* _DATA TO EXAMINE_:
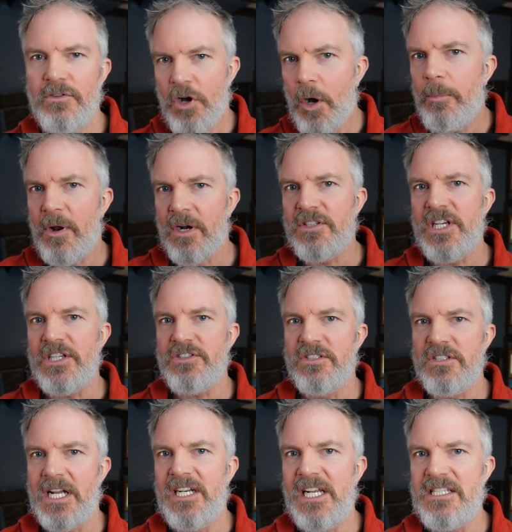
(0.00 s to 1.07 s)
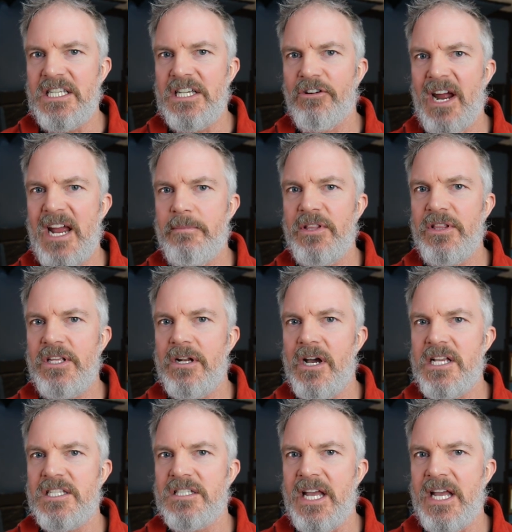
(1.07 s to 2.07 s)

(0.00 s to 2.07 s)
You've got politicians like Lindsey Graham in the United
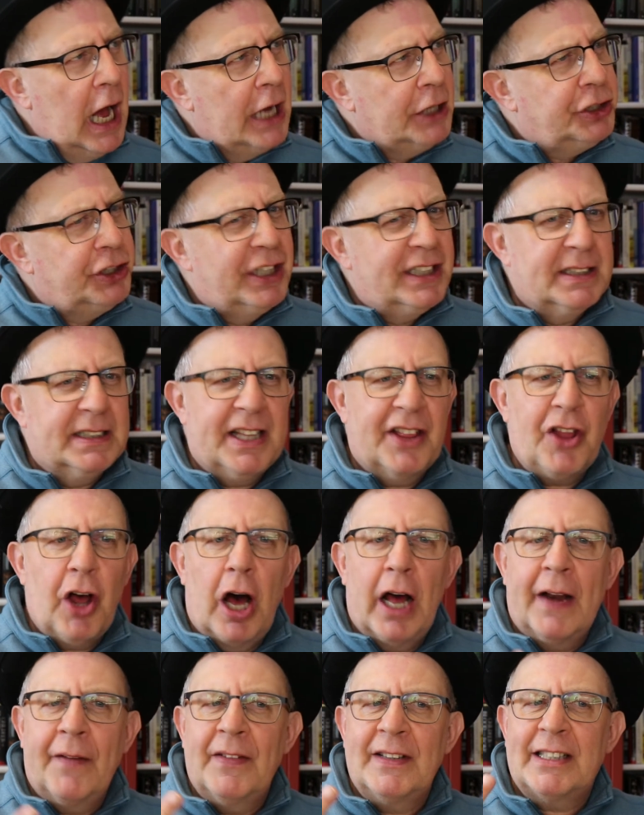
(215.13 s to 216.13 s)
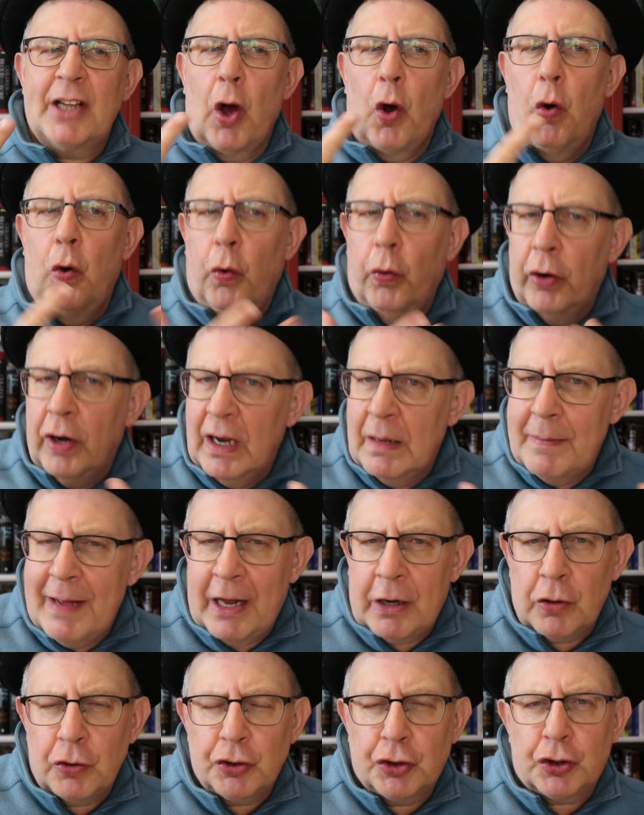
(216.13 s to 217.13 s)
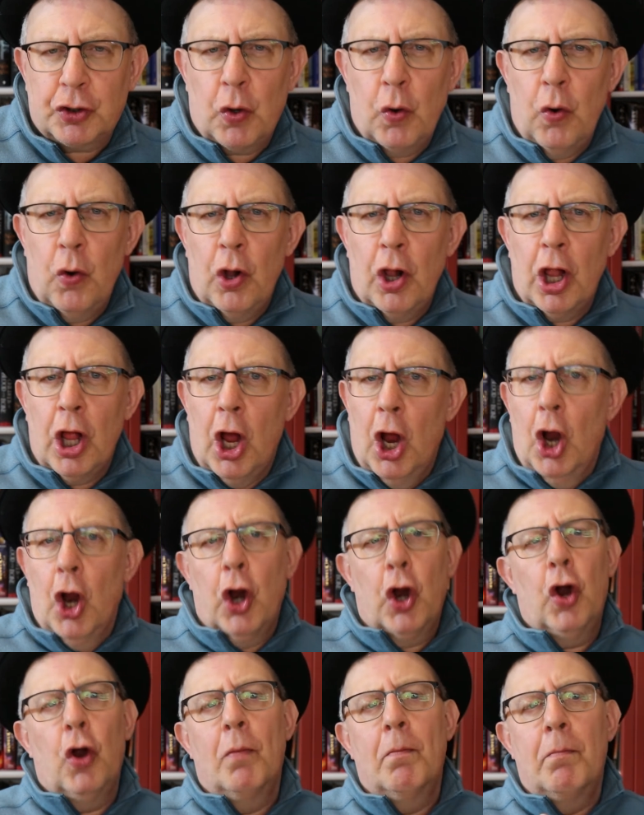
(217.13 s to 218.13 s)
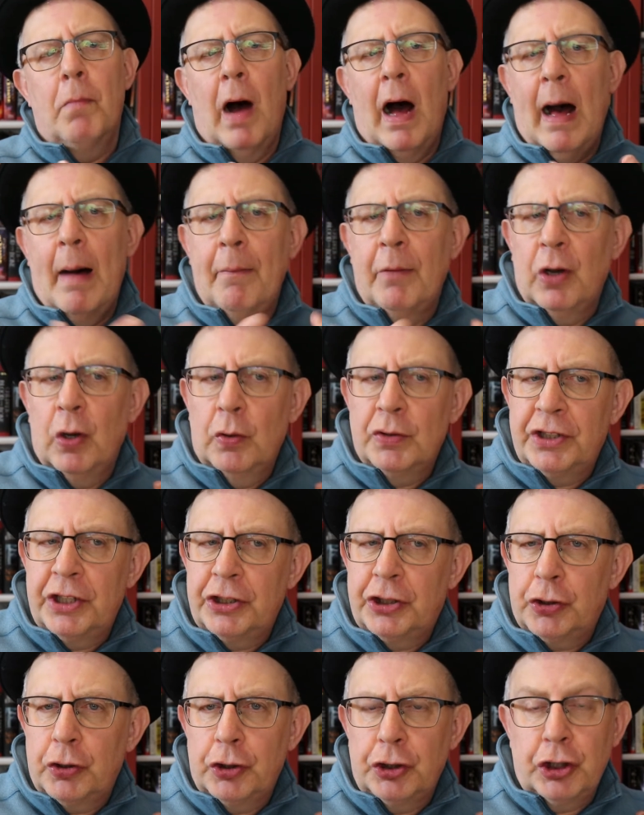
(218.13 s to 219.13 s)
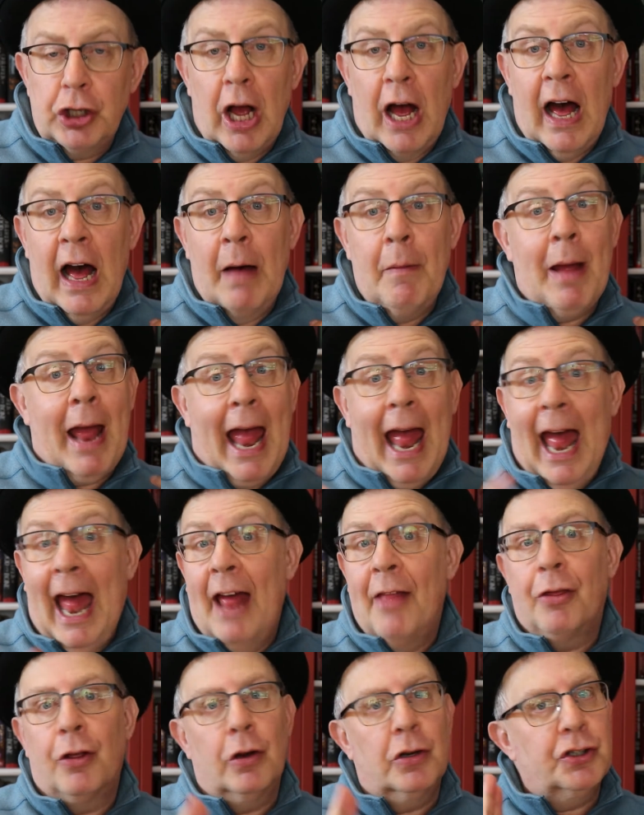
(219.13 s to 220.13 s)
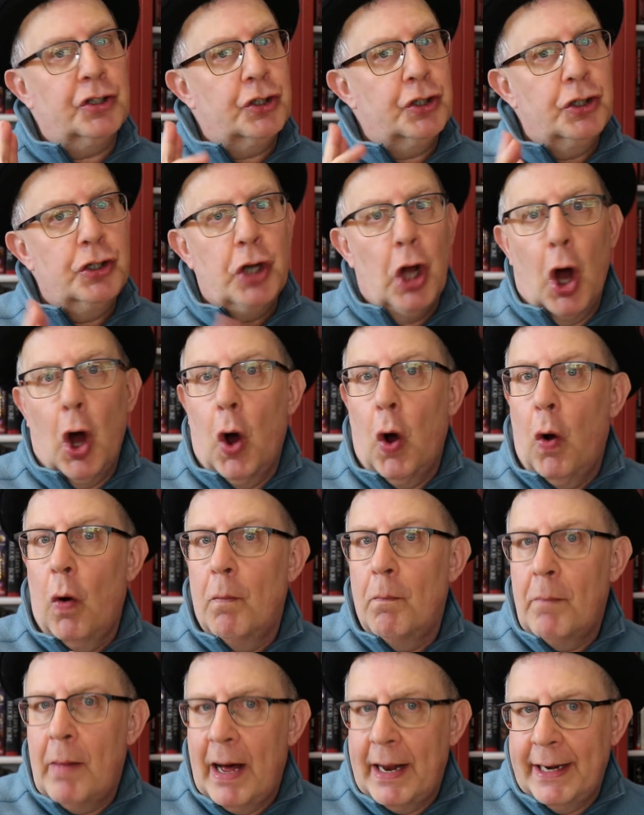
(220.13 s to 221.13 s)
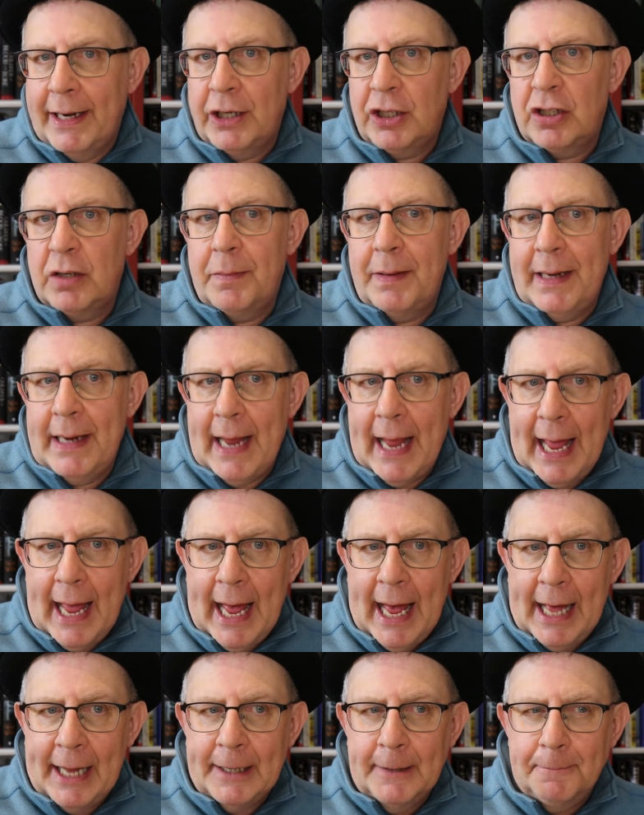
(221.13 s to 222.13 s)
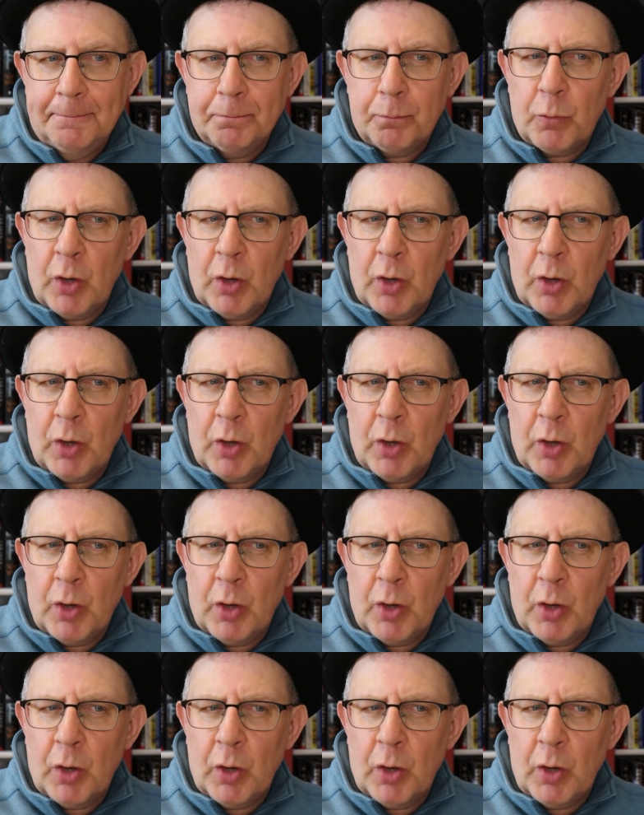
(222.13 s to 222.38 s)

She's thought of as a hoodlum at her school, her mom loses her job, and there's no money to be had.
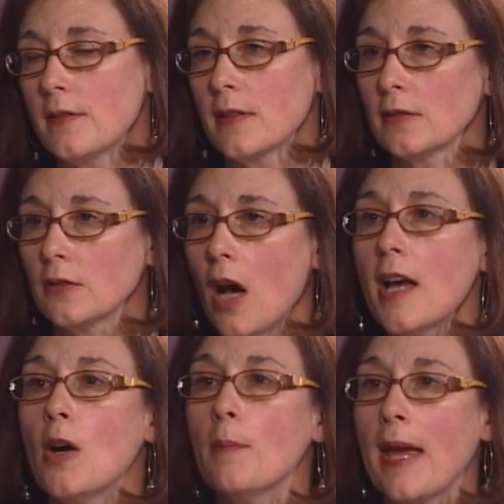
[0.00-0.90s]
the
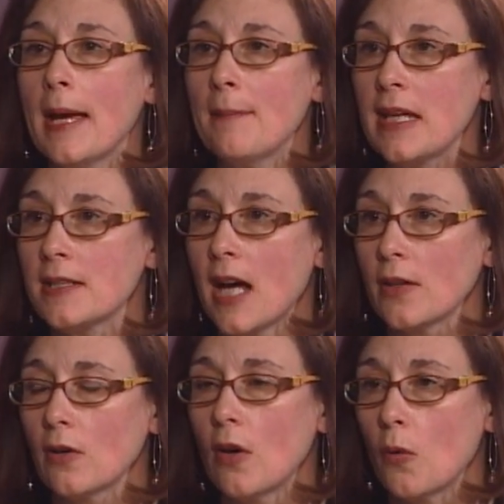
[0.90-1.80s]

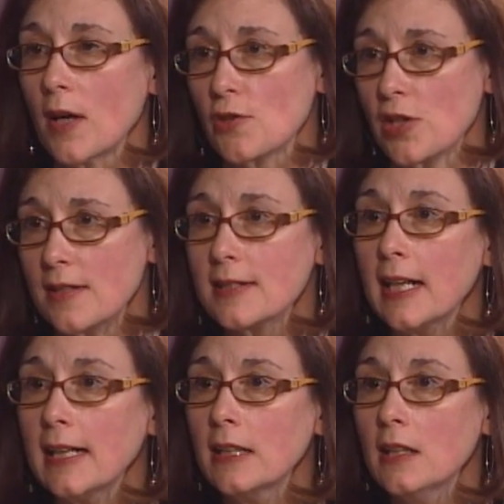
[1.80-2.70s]
lawhelpmn.org
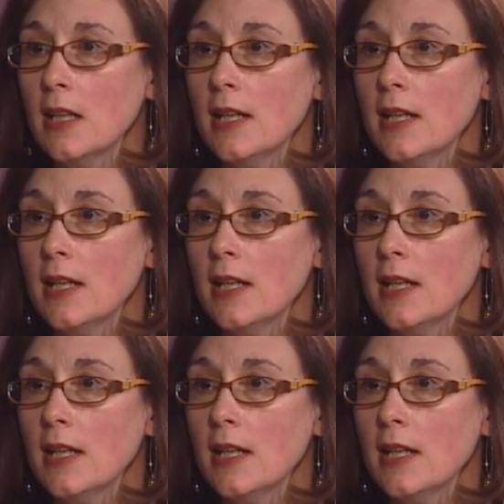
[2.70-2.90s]
site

* _THE PROBLEM_: Transcribe the full listing exactly, but keep every image out of it.

* _SOLUTION TO THE PROBLEM_:
(0.00 s to 1.07 s)
(1.07 s to 2.07 s)

(0.00 s to 2.07 s)
You've got politicians like Lindsey Graham in the United
(215.13 s to 216.13 s)
(216.13 s to 217.13 s)
(217.13 s to 218.13 s)
(218.13 s to 219.13 s)
(219.13 s to 220.13 s)
(220.13 s to 221.13 s)
(221.13 s to 222.13 s)
(222.13 s to 222.38 s)

She's thought of as a hoodlum at her school, her mom loses her job, and there's no money to be had.
[0.00-0.90s]
the
[0.90-1.80s]

[1.80-2.70s]
lawhelpmn.org
[2.70-2.90s]
site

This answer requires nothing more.